Pour Fr. Charles, en hommage amical

   Notre pays a une tradition d’immigration depuis longtemps. La France est effectivement un pays d’immigration au lendemain de la première guerre mondiale, qui accueillait plus d’immigrés que le Nouveau Monde. Ce qui explique en partie des législations sociales très développées.

À partir des années 1960, nous avons connu une augmentation importante de l’immigration maghrébine. La diversité culturelle a été causée en France dans sa nature et dans son étendue par l’après-guerre d’Algérie. Les Algériens sont venus en France, dès le début des années 60, par milliers. En débarquant à Marseille, Nîmes, Montpellier ou Paris, les gens qui venaient d’Algérie n’ont pas abandonné leur foi à la consigne de l’aéroport, comme les Bretons au début du siècle dernier abandonnaient la leur à la Gare Montparnasse ! Les Algériens qui débarquent en France apportent dans leur valise leur Coran et leur croyance musulmane. Les Africains du Nord en France sont venus travailler pour peu cher. On compte alors, dans les années 1960, 800 mille Algériens, 400 mille Marocains, 200 mille Tunisiens. Ces gens se tournent vers la sidérurgie, l’automobile, ou le BTP. Le regroupement familial promulgué en 1974 entraîne l’arrivée massive de gens plus ou moins apparentés, l’homme faisant venir ses femmes qu’il déclare comme mère, sœur, fille ou bru. On assiste bientôt à la création d’entreprises, en BTP, à l’ouverture d’épicerie arabes...

En 1981 est décrété la libéralisation du droit associatif. Ce qui entraîne la multiplication d’associations à label communautaire, juives, chrétiennes.

Au bled, le migrant a l’identité de « Français » ; dès qu’il rentre en métropole il est « arabe ». D’où la question du migrant : « qui suis-je ? ». D’où sa révolte contre les parents... qui démissionnent. Tandis que les enfants vont à l’université et/ou obtiennent un travail, le père et le grand-père pointent au chômage. D’autres enfants sont très tôt dé-scolarisés. Conclusion : la destruction identitaire est remplacée par une exacerbation de l’identité musulmane, nourrie par un imam qui victimise les musulmans. Enfin la guerre en Afghanistan factorise l’appartenance et la revendication religieuses. Au début des années 1980, ces musulmans en perte d’identité sont recrutés, d’abord par Al Qaida, puis par Daesh.

Cette immigration s’est fortement diversifiée. Un peu plus de sept millions d’immigrés, c’est-à-dire nés à l’étranger, dont deux millions et demi ont acquis la nationalité française.

Le mot « migrant » renvoie à plusieurs situations, familiales, professionnelles, certains venus pour suivre des études, ou d’autres encore en situation de demandeurs d’asile.

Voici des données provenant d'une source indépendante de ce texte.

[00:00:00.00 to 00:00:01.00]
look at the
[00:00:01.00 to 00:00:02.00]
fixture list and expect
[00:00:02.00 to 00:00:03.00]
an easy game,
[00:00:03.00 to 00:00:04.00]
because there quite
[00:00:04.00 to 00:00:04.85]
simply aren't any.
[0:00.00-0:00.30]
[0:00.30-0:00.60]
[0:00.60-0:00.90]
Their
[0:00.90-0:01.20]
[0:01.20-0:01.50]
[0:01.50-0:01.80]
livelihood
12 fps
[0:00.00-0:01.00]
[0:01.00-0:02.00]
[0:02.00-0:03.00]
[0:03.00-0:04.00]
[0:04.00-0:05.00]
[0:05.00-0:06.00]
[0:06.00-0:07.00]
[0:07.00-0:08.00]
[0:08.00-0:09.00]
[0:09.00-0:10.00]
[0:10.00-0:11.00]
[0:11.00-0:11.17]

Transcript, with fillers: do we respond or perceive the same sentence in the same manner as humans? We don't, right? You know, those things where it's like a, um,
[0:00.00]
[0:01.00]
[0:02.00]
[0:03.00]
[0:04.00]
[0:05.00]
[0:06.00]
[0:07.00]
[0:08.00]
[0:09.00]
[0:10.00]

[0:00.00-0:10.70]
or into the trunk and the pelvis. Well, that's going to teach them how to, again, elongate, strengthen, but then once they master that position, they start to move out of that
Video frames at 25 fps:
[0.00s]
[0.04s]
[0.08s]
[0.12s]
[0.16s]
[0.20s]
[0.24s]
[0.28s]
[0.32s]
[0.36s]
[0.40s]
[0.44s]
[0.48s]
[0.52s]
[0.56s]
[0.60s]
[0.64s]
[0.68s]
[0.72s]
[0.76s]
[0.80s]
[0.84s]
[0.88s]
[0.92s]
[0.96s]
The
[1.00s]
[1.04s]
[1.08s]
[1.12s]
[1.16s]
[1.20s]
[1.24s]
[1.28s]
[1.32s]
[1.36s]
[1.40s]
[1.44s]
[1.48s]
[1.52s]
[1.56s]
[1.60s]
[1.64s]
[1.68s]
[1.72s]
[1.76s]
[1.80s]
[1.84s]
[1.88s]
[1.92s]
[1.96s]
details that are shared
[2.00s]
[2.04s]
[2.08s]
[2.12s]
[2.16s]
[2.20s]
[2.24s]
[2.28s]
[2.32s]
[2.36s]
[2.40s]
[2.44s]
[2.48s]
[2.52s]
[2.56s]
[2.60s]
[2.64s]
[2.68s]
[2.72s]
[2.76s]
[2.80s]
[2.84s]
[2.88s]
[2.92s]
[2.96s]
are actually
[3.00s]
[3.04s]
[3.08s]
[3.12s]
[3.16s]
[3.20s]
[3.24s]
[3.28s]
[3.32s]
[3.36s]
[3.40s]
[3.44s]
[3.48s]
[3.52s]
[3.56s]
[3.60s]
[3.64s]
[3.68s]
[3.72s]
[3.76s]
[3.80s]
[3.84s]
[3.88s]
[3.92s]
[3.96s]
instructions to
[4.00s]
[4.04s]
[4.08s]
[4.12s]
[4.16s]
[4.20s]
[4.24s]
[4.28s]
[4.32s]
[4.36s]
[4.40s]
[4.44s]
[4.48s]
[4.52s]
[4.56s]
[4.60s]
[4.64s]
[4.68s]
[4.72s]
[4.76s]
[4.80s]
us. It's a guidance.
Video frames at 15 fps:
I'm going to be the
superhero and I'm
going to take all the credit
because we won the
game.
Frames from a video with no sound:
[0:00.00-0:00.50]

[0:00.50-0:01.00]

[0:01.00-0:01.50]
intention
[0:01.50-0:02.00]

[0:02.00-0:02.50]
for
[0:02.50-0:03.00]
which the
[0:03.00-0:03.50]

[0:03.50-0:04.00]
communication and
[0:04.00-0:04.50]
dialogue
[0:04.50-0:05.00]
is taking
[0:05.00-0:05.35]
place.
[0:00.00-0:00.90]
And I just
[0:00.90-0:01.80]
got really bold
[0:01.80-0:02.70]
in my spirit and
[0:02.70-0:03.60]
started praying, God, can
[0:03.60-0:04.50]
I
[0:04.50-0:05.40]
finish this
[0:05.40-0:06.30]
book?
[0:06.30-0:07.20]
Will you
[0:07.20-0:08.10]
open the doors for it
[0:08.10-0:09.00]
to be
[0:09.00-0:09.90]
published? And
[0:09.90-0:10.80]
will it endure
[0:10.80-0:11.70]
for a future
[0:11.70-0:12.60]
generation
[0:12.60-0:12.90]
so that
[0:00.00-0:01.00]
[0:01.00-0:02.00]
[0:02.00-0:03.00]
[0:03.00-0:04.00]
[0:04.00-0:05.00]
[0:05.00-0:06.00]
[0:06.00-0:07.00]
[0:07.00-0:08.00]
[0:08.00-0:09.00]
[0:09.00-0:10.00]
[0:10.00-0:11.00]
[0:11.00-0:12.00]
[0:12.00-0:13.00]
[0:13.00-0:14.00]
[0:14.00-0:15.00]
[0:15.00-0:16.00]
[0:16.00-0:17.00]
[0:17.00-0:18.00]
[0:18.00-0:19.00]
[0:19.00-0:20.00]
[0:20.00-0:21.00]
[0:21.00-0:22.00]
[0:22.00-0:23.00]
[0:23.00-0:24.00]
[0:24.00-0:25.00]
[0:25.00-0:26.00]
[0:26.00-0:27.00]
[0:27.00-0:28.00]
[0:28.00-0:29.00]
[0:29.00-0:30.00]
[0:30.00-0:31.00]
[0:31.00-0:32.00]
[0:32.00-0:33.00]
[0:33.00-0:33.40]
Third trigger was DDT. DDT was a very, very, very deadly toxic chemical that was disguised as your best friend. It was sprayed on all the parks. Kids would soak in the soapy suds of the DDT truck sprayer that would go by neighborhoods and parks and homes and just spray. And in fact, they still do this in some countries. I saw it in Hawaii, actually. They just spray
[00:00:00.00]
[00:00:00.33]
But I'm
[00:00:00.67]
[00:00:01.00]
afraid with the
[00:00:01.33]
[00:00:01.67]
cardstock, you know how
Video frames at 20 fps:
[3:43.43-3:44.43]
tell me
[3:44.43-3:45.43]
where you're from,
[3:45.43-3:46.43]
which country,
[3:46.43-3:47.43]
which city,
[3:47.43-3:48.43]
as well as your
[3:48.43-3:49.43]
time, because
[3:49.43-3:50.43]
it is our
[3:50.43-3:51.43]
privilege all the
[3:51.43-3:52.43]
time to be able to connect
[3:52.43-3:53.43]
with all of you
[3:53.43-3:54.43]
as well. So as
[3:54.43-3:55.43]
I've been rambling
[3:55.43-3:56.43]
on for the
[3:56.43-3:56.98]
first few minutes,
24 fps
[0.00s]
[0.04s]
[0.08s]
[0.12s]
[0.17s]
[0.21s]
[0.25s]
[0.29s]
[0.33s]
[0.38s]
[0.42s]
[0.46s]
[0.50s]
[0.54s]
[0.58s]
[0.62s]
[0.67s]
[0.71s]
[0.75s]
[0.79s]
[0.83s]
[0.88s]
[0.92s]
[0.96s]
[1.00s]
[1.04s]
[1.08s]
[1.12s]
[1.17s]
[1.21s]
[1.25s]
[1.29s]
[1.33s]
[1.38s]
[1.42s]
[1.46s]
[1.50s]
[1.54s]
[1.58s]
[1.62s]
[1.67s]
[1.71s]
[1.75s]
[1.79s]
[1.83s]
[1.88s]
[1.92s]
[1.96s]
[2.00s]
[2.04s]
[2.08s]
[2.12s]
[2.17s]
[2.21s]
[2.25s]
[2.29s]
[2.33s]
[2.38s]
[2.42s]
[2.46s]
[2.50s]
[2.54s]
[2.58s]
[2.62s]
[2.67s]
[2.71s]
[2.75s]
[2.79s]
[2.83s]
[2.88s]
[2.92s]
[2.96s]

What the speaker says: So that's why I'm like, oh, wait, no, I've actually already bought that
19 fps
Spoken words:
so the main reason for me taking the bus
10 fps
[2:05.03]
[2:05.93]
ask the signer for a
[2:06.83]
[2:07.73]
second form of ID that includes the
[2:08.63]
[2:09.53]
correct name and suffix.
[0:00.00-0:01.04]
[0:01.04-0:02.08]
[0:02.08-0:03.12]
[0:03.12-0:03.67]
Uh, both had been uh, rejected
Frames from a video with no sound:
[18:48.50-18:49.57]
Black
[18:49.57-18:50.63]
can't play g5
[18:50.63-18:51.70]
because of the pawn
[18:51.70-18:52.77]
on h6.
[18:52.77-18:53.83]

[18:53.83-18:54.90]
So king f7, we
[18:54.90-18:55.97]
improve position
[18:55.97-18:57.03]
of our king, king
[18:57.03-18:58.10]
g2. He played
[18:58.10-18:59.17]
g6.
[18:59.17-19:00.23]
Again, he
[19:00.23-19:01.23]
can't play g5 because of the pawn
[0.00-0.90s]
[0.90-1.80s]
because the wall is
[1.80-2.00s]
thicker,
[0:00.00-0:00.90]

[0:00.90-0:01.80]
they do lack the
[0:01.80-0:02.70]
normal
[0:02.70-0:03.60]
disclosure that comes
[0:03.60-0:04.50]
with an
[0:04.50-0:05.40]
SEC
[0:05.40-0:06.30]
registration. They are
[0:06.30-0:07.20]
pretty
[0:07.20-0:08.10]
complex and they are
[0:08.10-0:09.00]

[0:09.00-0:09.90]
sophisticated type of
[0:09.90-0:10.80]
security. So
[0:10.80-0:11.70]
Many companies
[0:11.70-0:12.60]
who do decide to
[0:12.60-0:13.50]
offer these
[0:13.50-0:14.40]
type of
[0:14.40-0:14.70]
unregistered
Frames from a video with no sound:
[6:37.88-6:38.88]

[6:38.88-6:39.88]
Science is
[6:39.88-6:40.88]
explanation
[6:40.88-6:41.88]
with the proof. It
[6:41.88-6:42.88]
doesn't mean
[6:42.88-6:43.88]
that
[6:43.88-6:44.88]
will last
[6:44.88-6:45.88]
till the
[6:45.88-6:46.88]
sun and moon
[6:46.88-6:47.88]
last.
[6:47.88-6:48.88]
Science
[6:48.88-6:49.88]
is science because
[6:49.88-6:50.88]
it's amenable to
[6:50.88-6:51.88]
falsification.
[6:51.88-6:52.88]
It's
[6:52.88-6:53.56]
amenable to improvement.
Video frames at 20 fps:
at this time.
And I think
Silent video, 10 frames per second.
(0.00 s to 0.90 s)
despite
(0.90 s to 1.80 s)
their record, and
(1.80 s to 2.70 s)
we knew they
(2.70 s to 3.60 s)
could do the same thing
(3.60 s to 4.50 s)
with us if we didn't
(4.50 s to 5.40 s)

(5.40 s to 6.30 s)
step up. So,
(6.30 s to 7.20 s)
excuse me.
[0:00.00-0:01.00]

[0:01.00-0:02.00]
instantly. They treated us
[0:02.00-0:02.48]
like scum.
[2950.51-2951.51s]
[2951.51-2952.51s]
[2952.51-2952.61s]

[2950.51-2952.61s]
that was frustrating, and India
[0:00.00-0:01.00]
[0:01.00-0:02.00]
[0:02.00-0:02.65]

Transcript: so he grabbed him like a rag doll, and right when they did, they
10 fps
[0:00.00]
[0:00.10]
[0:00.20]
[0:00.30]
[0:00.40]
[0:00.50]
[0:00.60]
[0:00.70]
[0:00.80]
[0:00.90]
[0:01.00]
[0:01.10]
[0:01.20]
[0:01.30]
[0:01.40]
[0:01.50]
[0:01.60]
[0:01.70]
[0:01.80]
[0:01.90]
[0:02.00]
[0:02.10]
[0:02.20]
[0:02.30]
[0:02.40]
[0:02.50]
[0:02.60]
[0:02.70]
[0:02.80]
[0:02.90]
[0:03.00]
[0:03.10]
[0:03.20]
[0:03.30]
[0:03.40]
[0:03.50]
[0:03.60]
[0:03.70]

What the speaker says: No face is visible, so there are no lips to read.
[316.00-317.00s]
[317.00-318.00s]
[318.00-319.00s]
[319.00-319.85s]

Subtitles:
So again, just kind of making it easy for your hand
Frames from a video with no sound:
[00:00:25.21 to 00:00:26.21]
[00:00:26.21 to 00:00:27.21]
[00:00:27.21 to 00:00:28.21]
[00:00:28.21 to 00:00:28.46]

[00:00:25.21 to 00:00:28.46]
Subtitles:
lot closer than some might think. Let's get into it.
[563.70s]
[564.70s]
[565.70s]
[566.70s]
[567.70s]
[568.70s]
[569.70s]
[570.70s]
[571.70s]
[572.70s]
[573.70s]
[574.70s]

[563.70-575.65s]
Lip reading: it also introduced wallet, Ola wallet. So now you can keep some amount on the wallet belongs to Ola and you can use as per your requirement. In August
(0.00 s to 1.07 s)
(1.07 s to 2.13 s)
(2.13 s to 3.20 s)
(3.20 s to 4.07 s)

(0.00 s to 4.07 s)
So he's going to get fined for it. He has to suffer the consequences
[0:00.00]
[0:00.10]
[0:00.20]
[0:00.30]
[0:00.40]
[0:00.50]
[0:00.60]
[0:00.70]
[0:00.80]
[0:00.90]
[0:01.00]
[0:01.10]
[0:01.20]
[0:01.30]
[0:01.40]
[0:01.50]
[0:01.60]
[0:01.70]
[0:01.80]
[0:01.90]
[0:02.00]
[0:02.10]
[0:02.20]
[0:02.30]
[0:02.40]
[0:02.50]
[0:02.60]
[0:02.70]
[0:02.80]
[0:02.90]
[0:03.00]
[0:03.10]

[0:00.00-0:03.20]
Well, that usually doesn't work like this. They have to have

La solidarité s’est exprimée en faveur de chacun de ces cas, tandis que déferle un chaos de pensées tragiques oublieuses de la vertu humaine de sollicitude. La guerre en Ukraine nous a réveillés. En mars 2023 nous estimons à 100 000 personnes, adultes et enfants, le nombre d’Ukrainiens présents sur le sol français.

Les personnes s’acculturent selon notre capacité à favoriser leur intégration, par le partenariat, la coopération, le partage des responsabilités.

Les écarts culturels et sociaux entre autochtones et immigrés se sont accrus. Le spectre des diversités s’est élargi, au cœur d’une société qui change, et qui observe tout la fois la vague sécularisée, le raidissement des courants laïcs, l’affadissement de leurs espérances, le recul du christianisme social. Comment faire peuple ensemble ?

La politique s’empare de la question de l’immigration, ignorant bêtement la part culturelle du phénomène social. Un projet de loi, encore un, se donne pour perspective de « contrôler l’immigration et améliorer l’intégration », en promouvant l’intégration par la langue. Une culture est en effet opératoire au niveau de ses réflexes culturels, dont la langue, comme la salutation, la gestion de la territorialité, la gestion du temps. L’on exigera sans doute un niveau de français minimum. À condition de ne pas occulter les complexes liés à une culture, la cuisine, l’habitat, le vêtement, la relation au travail. Il convient encore de tenir compte des modèles d’une culture pour la comprendre et la partager, et apprécier ses niveaux opératoires tels que la naissance, le mariage, le mystère de la liberté responsable, les funérailles. Toute personne arrivée jusqu’à nous doit être considérée comme un prisme dont ils nous faut découvrir chacune des facettes. Cela prend un peu de temps, d’écoute et de curiosité. La personne migrante doit pouvoir bénéficier immédiatement d’un titre de séjour plutôt que de nous dédouaner en exploitant un code qui renvoie la personne dans son pays d’origine.